Recuperação comportamental envolve normalizar padrões alimentares, eliminar comportamentos compensatórios, reduzir exercício excessivo, parar checagens corporais.
Recuperação psicológica é a mais demorada e profunda - mudança na relação com comida e corpo, desenvolvimento de identidade além do peso, trabalho em questões subjacentes, desenvolvimento de habilidades de regulação emocional.
Recuperação social inclui retomar relacionamentos, atividades, projetos de vida que foram deixados de lado.
Estudos mostram que:
Cerca de 50-70% das pessoas se recuperam completamente
20-30% têm melhora parcial mas sintomas residuais
10-20% desenvolvem curso crônico
Taxa de mortalidade é de aproximadamente 5-10% (a mais alta entre transtornos psiquiátricos)
Fatores que melhoram prognóstico: início precoce do tratamento, menor duração da doença antes do tratamento, suporte familiar forte, ausência de comportamentos purgativos, ausência de comorbidades graves.
Para Familiares: Como Ajudar
Se alguém que você ama está lutando contra anorexia, você provavelmente se sente impotente, assustado, frustrado. Aqui vão algumas orientações:
O que fazer:
Procure ajuda profissional especializada o quanto antes
Eduque-se sobre o transtorno
Seja paciente - recuperação leva tempo
Evite comentários sobre peso, aparência, comida
Não entre em batalhas sobre comida - deixe isso para os profissionais
Ofereça suporte emocional incondicional
Cuide da sua própria saúde mental (terapia para você também pode ajudar)
Mantenha rotinas familiares normais quando possível
O que NÃO fazer:
Culpar a pessoa ou você mesmo
Fazer comentários sobre o corpo dela ("você está tão magra!")
Forçar comida ou vigiar cada mordida (a menos que orientado pela equipe)
Fazer acordos ou barganhas sobre comida
Comparar com outras pessoas
Minimizar o problema ("é só comer")
Desistir - mesmo quando parece impossível
Uma Palavra Sobre Prevenção
Embora não possamos prevenir completamente a anorexia (dado seu forte componente genético), podemos reduzir riscos:
Promover relação saudável com comida desde cedo (comida não é recompensa nem punição)
Evitar comentários sobre peso e aparência
Modelar comportamentos saudáveis (não fazer dietas restritivas na frente de crianças)
Promover autoestima baseada em características além da aparência
Ensinar pensamento crítico sobre mídia e padrões de beleza
Estar atento a sinais precoces e buscar ajuda rapidamente
Criar ambiente familiar onde emoções podem ser expressas e validadas
Uma Última Palavra
Anorexia nervosa é uma doença séria, complexa, potencialmente fatal - mas tratável. Não é escolha, não é vaidade, não é fase.
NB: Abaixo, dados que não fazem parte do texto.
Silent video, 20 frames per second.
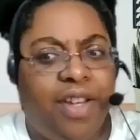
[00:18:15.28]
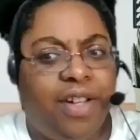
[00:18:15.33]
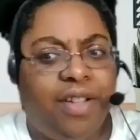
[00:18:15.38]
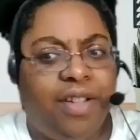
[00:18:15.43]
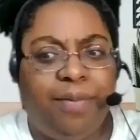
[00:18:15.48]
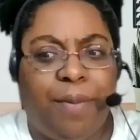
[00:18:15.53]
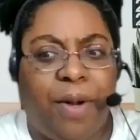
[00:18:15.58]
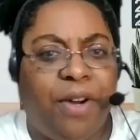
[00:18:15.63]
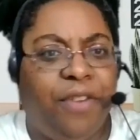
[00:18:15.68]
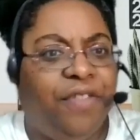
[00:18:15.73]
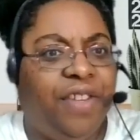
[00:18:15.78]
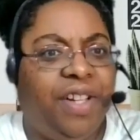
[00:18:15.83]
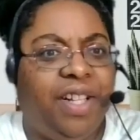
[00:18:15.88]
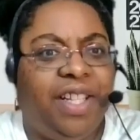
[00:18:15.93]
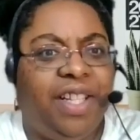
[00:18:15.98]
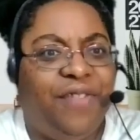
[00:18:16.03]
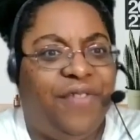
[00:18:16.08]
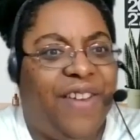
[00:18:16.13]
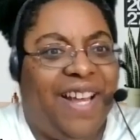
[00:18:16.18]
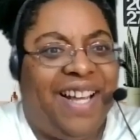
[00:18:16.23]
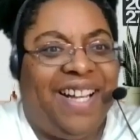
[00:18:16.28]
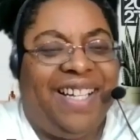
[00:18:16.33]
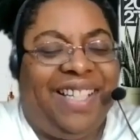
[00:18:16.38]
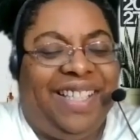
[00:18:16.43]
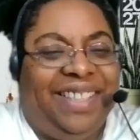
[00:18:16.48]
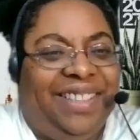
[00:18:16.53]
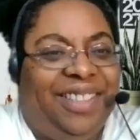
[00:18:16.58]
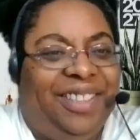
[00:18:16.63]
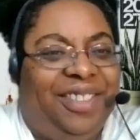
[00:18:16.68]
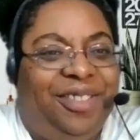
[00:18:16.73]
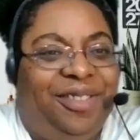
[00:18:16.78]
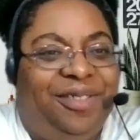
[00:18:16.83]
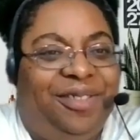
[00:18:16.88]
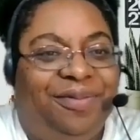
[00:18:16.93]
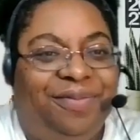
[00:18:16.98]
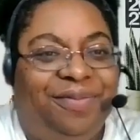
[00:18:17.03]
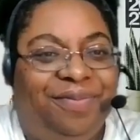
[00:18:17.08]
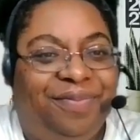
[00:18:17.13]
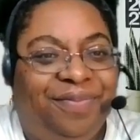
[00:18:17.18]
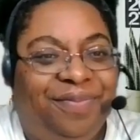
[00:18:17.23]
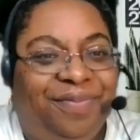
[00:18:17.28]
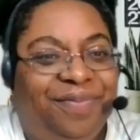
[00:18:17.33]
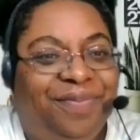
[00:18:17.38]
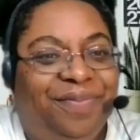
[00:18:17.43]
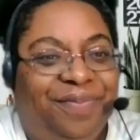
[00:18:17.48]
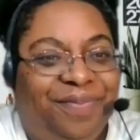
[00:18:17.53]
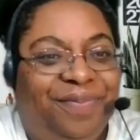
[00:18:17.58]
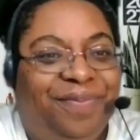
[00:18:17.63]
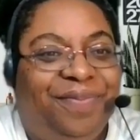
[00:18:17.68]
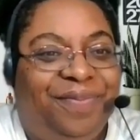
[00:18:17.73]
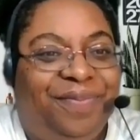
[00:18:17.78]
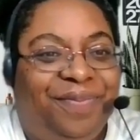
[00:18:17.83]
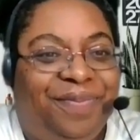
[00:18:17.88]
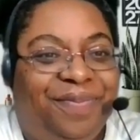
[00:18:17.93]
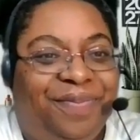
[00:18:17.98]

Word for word: you're perfectly fine. Okay, thank you.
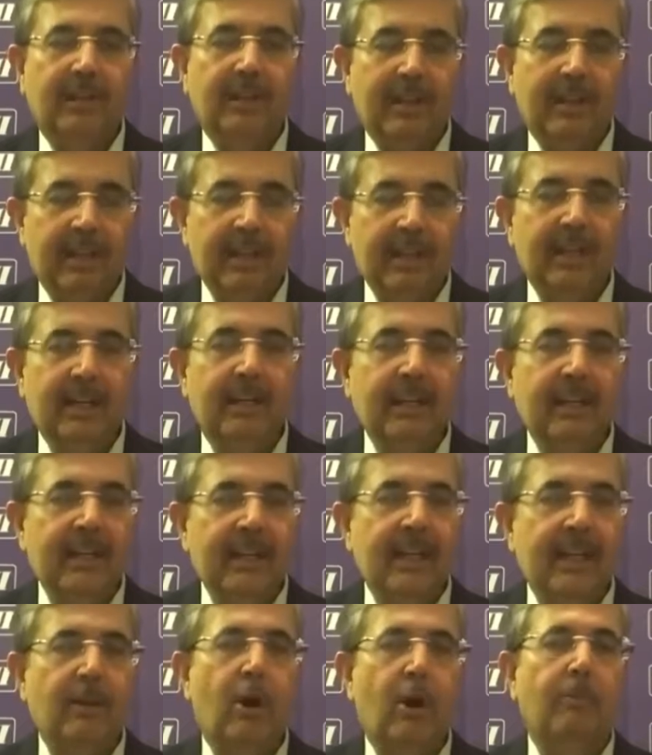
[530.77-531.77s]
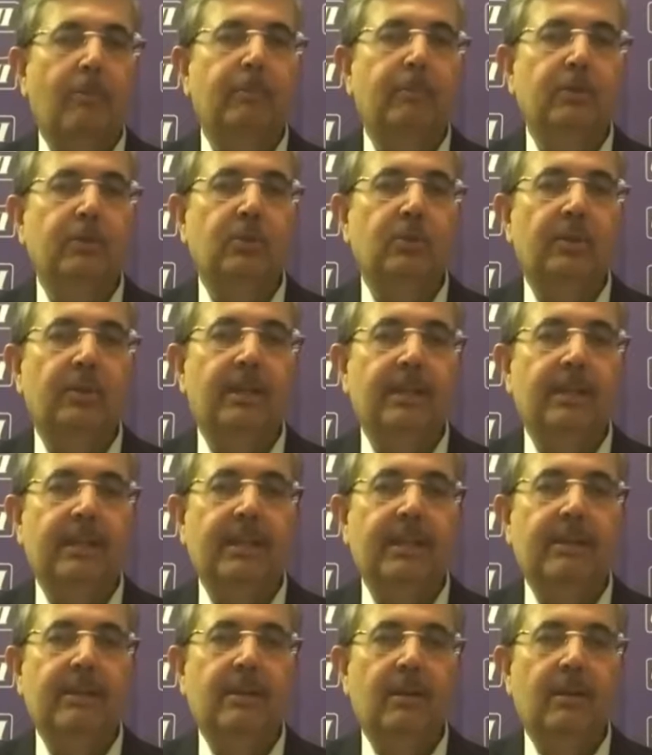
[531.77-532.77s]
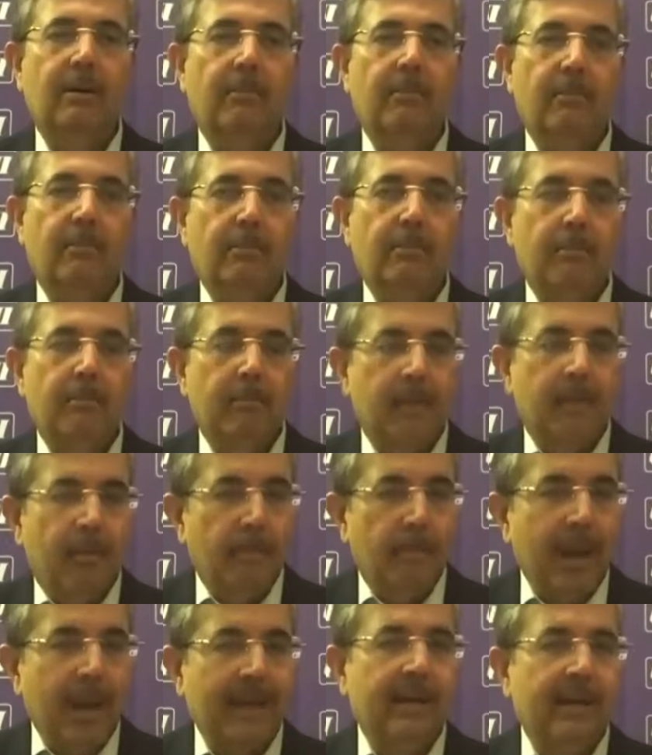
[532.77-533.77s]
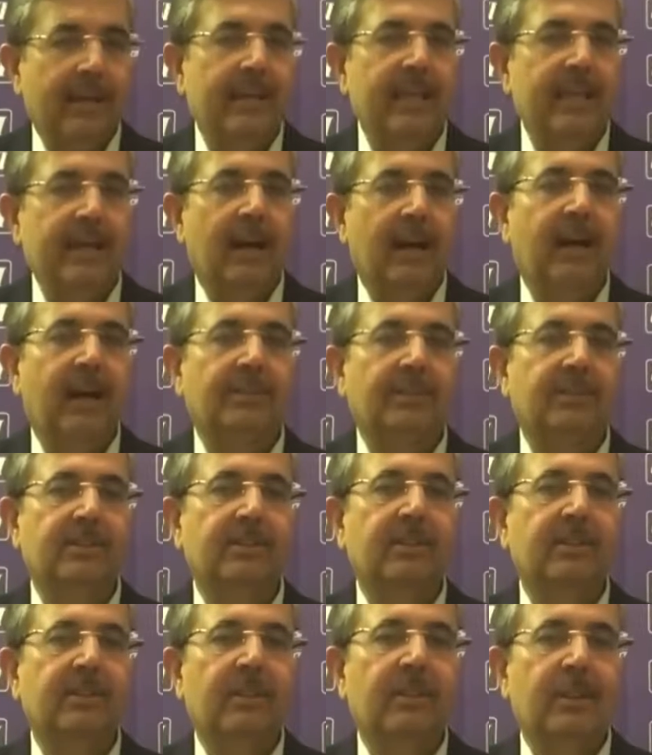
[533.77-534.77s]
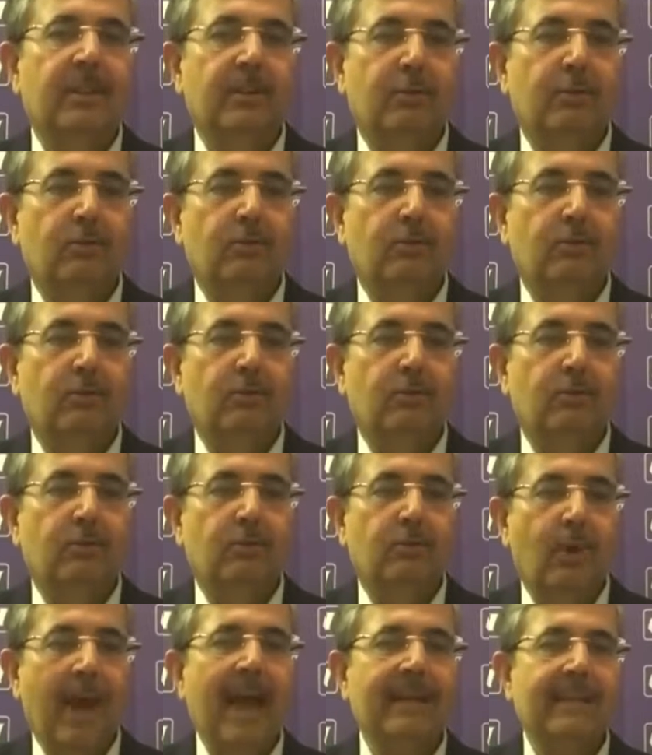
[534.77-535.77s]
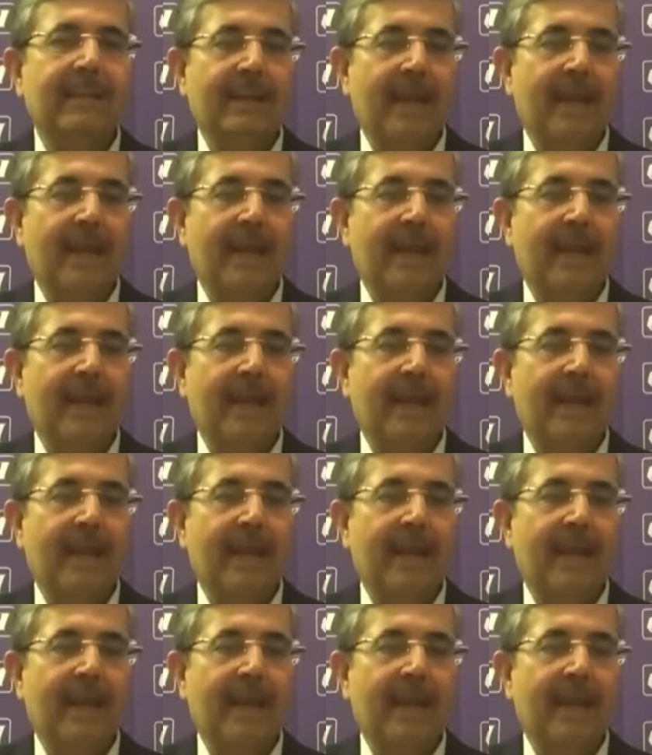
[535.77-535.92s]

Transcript: So clearly an opportunity beckoning us to act and act now.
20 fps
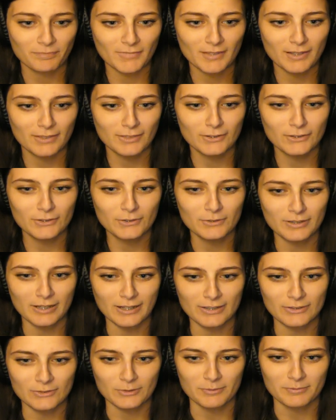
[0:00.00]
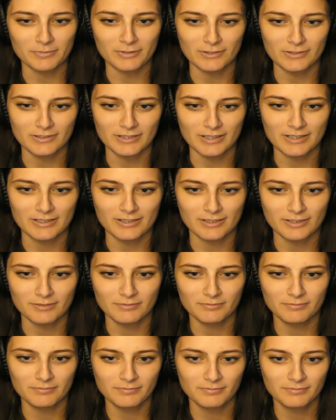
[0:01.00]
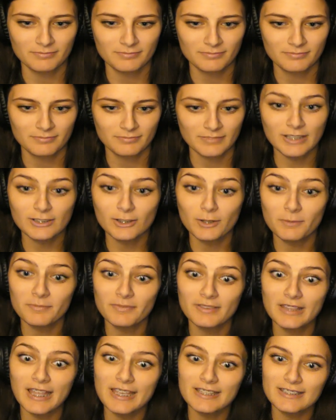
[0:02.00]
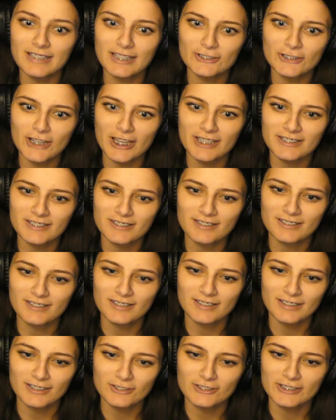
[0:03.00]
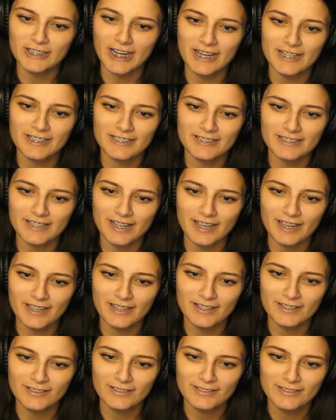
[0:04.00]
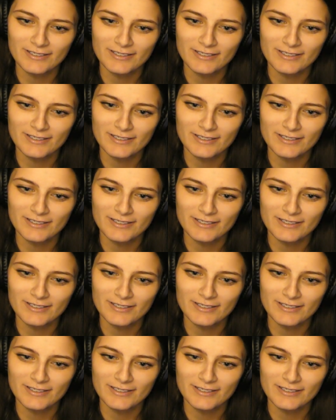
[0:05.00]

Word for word: the dude next one's gonna say something. Let's go. Is that just Jane's dad?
É um transtorno mental com raízes neurobiológicas profundas que sequestra a vida da pessoa.
Se você está lutando contra anorexia, saiba: você não é seu transtorno. Há uma pessoa inteira, valiosa, com sonhos e potencial além dos números na balança. A recuperação é possível, e você merece viver plenamente.
Se você conhece alguém com anorexia, saiba: seu apoio importa. Sua paciência, sua presença, sua disposição de aprender e ajudar fazem diferença real.
E para todos: vamos parar de glorificar a magreza extrema, de fazer comentários sobre corpos alheios, de perpetuar a ideia de que valor pessoal tem a ver com aparência. Cada palavra conta. Cada atitude importa.
A recuperação é possível. A vida além da anorexia existe. E vale a pena lutar por ela.